Brothers Albert I and Maynard IV, counts of Gorizia and Tirol, divide their patrimony, so that Maynard received the County of Tyrol and Albert the County of Gorizia, with the Fort on Mühlbach Pass as the natural border between the two counties.
Ain geteutschte copey von dem ersten tailbrief — 1267.
Meinhardus et Albertus comites, Leontii in Tyroli die VIII februarii, indictione X, 1267, partitionem terrarum instituunt, qua Tyrolensia Meinhardo, Alberto Goritiensia cessere, communi utriusque titulo comitis Tyrolis et Goritiae vel Goritiae et Tyrolis. Testes adfuerunt B(runo) Brixinensis episcopus, Ludovicus et Henricus Bavariae duces, Ulricus dux Carinthiae, …a, Iacobus et Ditmarus Trautson et cetera.
a) sic puncta posuit Coronini.
The original 1267 division of the patrimony of House Gorizia–Tirol between Maynard IV and Albert I unfortunately does not survive in any in extenso manuscript tradition.

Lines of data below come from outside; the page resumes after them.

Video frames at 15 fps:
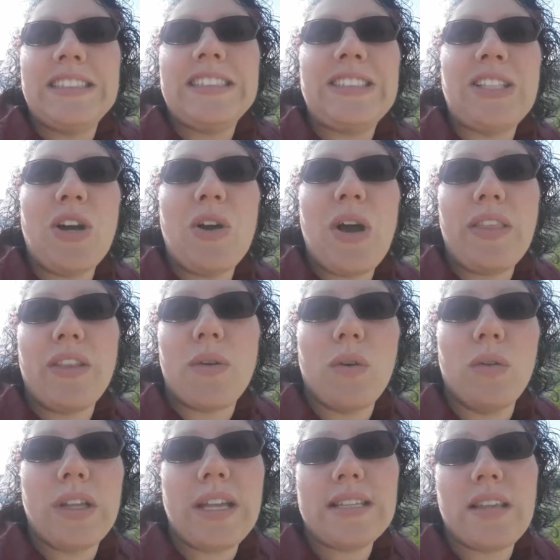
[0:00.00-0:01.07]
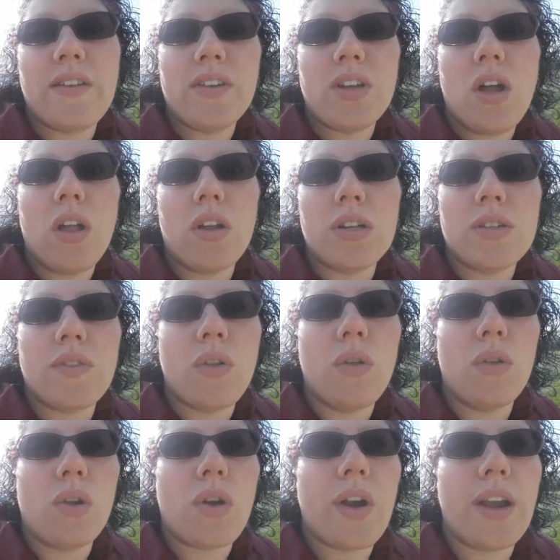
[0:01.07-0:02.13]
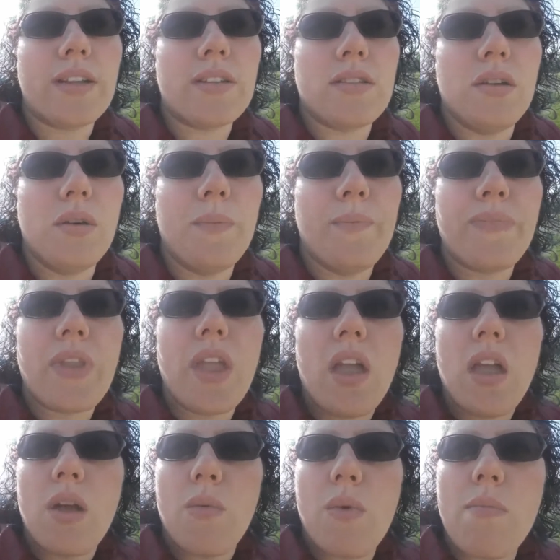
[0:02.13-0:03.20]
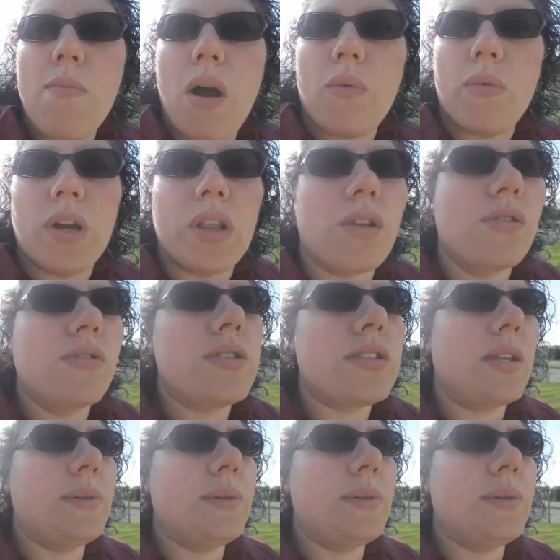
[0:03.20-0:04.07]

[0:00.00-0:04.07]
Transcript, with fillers: So, and they were only $7 for the whole crate. So we bought one of those.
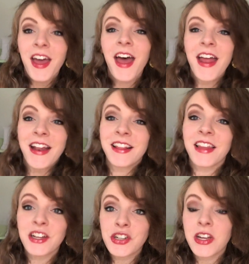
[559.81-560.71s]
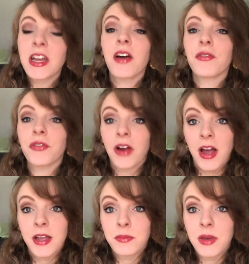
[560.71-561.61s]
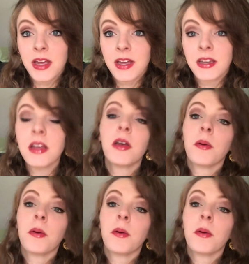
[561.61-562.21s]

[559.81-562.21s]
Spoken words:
An electric frying pan.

Coronini, who must have seen the Latin version of this 1267 charter, erroneously cited “Steyerer Collect. Tom. VI, num. 39”, but in the entire Steyerer collection in the Viennese Haus-, Hof- und Staatsarchiv no such document was found (see Wiesflecker, cited above).
Based on Putsch’s inventory of the Gorizian archive, the 1267 division was preserved only in a “German translation” of the copy (geteutschte = lit. Germanized, translated into German).

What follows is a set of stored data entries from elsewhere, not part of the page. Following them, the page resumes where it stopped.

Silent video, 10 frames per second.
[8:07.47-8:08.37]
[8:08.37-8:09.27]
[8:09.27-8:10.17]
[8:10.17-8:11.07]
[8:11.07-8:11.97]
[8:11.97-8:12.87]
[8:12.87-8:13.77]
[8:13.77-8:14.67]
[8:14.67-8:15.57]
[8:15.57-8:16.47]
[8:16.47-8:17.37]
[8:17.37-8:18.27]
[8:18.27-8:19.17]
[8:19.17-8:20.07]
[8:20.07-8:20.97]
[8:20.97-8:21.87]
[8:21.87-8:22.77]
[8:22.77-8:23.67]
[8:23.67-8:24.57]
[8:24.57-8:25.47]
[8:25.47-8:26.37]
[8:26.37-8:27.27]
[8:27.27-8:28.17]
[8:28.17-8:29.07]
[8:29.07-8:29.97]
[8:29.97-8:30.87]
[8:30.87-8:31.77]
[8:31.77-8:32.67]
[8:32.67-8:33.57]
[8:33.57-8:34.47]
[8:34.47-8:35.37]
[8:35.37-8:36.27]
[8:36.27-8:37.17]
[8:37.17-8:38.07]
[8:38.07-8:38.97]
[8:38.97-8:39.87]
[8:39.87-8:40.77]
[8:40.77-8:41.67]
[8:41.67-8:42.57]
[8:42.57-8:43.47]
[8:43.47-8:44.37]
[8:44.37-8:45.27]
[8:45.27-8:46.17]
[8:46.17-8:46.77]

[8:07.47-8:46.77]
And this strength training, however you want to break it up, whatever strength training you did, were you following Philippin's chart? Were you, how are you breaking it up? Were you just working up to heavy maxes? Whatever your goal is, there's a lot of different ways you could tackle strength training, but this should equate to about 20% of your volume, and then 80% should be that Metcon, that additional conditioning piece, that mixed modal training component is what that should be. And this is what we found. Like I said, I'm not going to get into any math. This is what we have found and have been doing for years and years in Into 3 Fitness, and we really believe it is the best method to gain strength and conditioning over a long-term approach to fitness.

While Baum (cited above) is right to infer that the 1267 division was “provisional”, Count Albert I was indeed acting independently of his brother in Friuli already in the second half of 1267 (see Banić, cited above).
The treaty of division was formalized only in 1271, officially sealed by both brothers (see doc. 1271_DG).